[Recorded data]
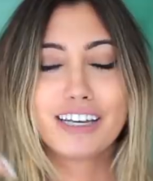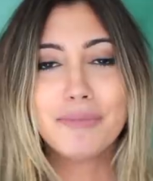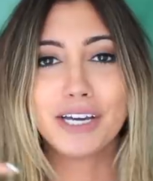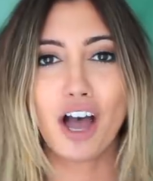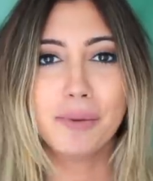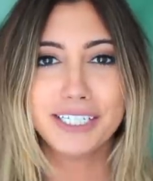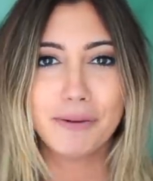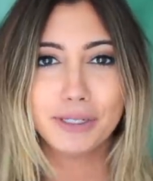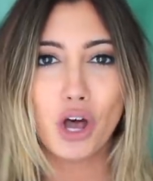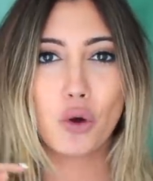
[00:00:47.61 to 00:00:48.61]
Leave me a comment
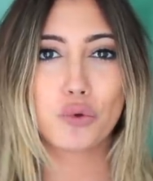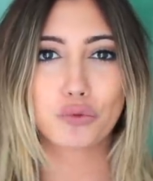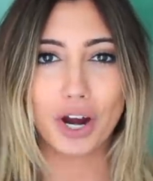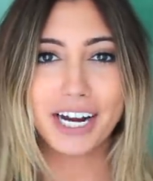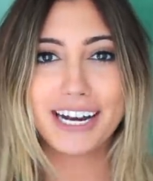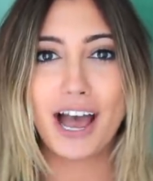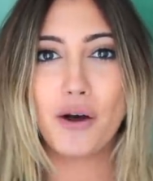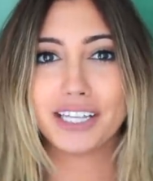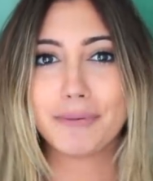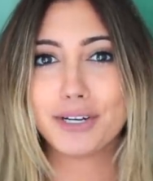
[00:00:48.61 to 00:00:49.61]
down below right now
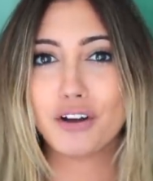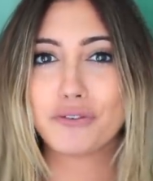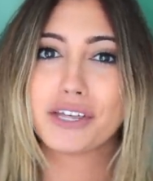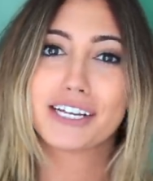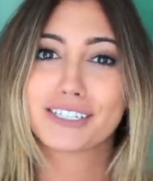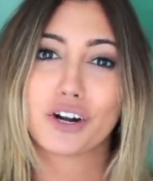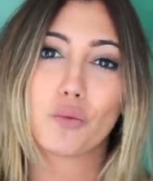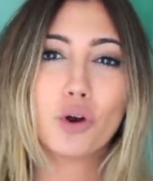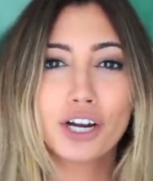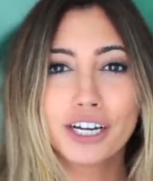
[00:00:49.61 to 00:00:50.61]
and let me know if you think it's gonna
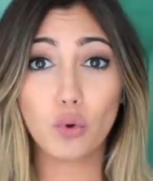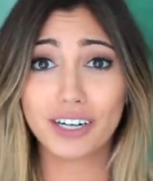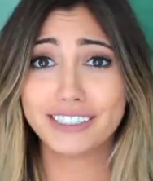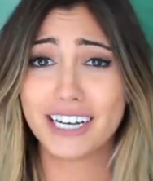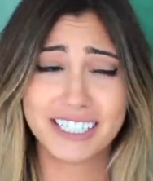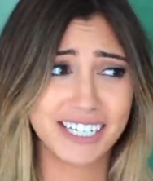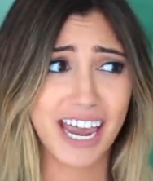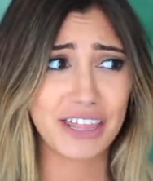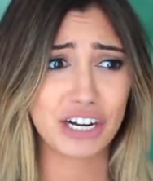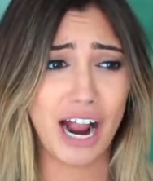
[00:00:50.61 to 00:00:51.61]
work. We're gonna test it
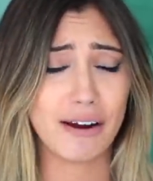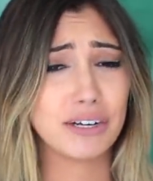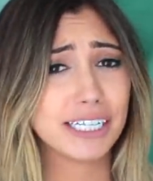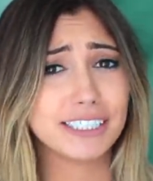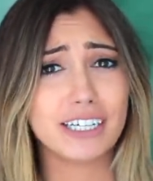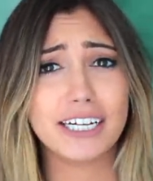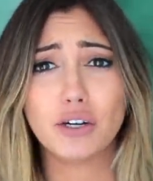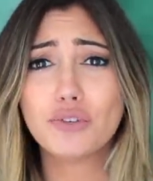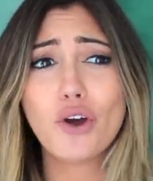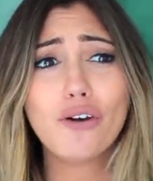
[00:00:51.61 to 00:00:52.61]
together. I really, I
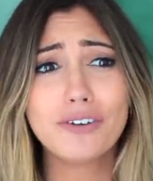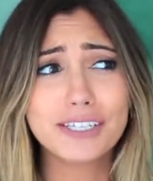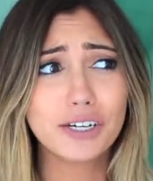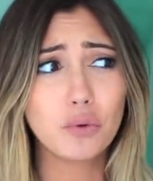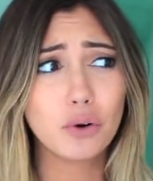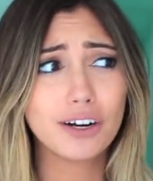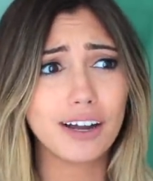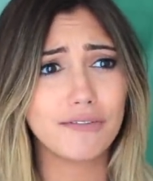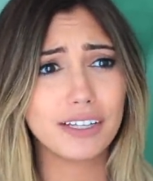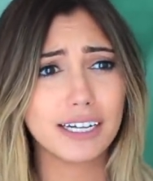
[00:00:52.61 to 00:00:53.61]
don't know if it's gonna work.
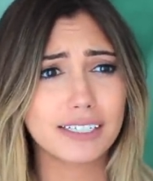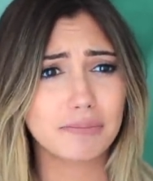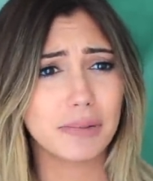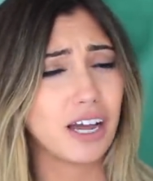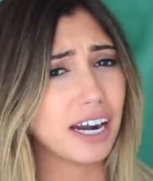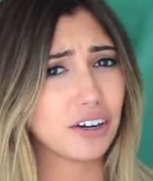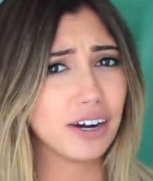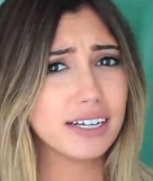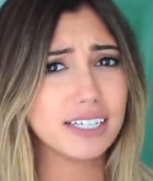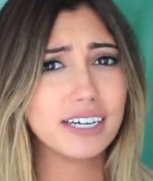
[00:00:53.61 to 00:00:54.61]
I feel like it'd be kind of
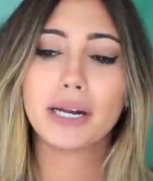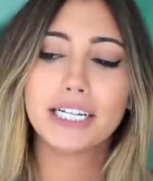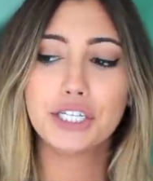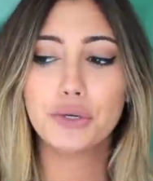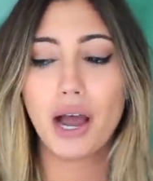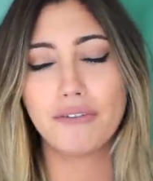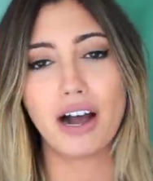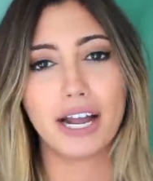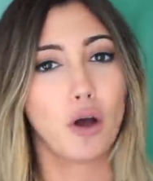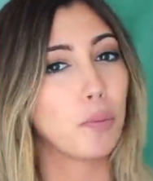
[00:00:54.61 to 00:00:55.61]
crazy, but I do have
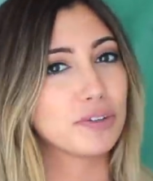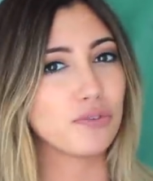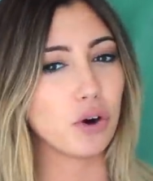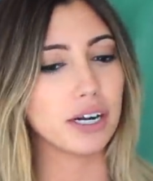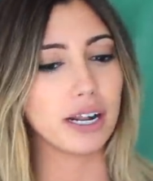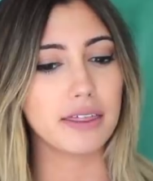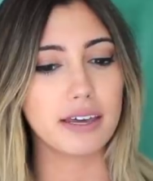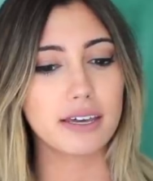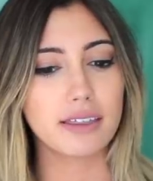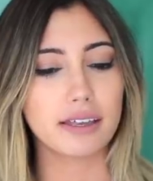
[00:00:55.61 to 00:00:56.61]
high hopes for it and I
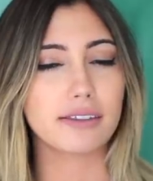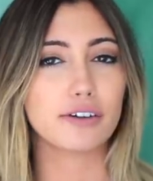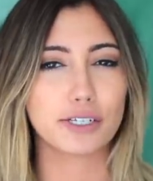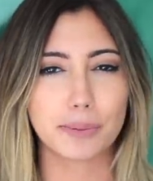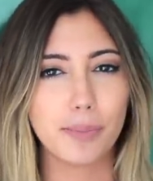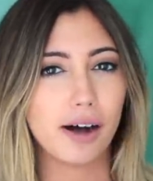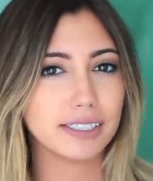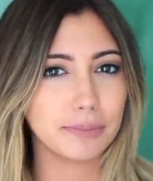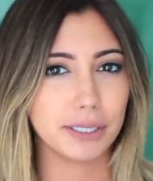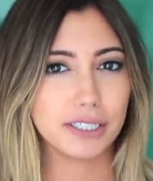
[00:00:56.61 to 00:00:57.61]
think that there is a
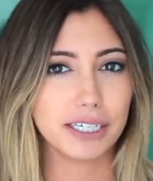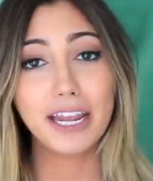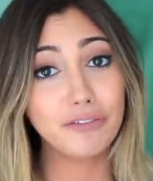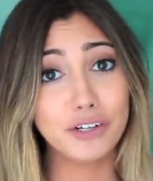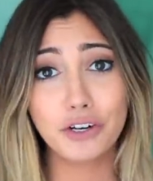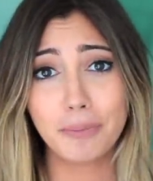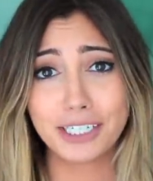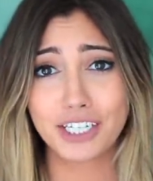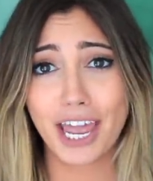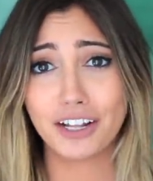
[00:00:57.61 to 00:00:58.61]
possibility. If you're new to
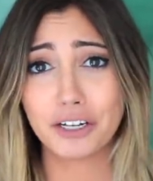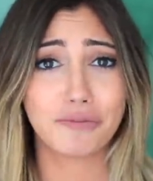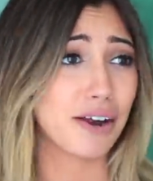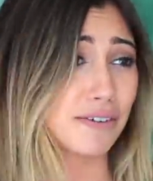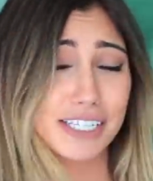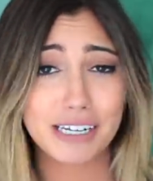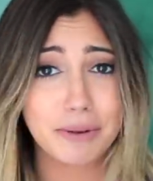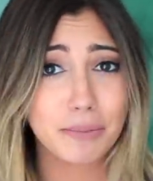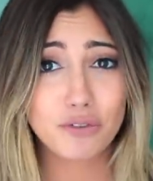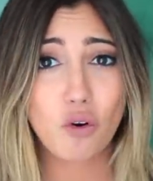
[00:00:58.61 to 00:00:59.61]
my channel, if you've never seen
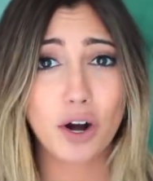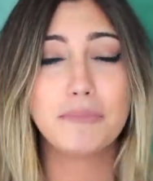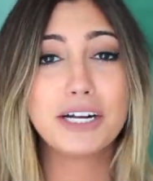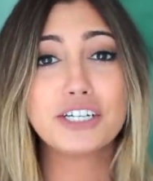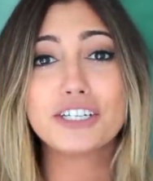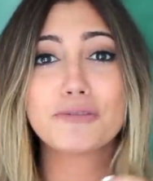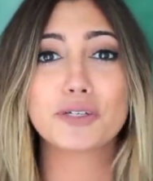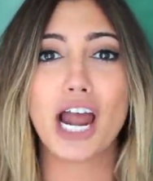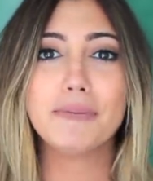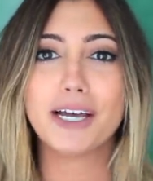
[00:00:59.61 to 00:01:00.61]
me before, make sure to
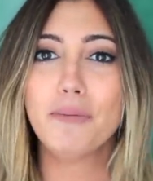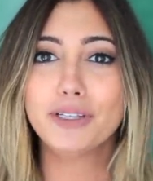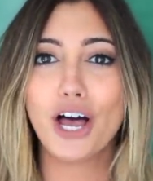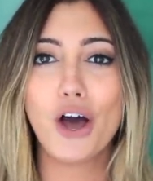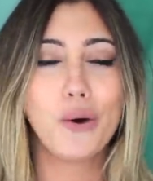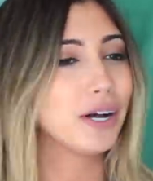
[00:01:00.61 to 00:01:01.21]
subscribe down below,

To do: Say again, word for word, every line from the one with "[00:00:57.61 to 00:00:58.61]" through the last line of the data above, minus the pictures.

Exercise result:
[00:00:57.61 to 00:00:58.61]
possibility. If you're new to
[00:00:58.61 to 00:00:59.61]
my channel, if you've never seen
[00:00:59.61 to 00:01:00.61]
me before, make sure to
[00:01:00.61 to 00:01:01.21]
subscribe down below,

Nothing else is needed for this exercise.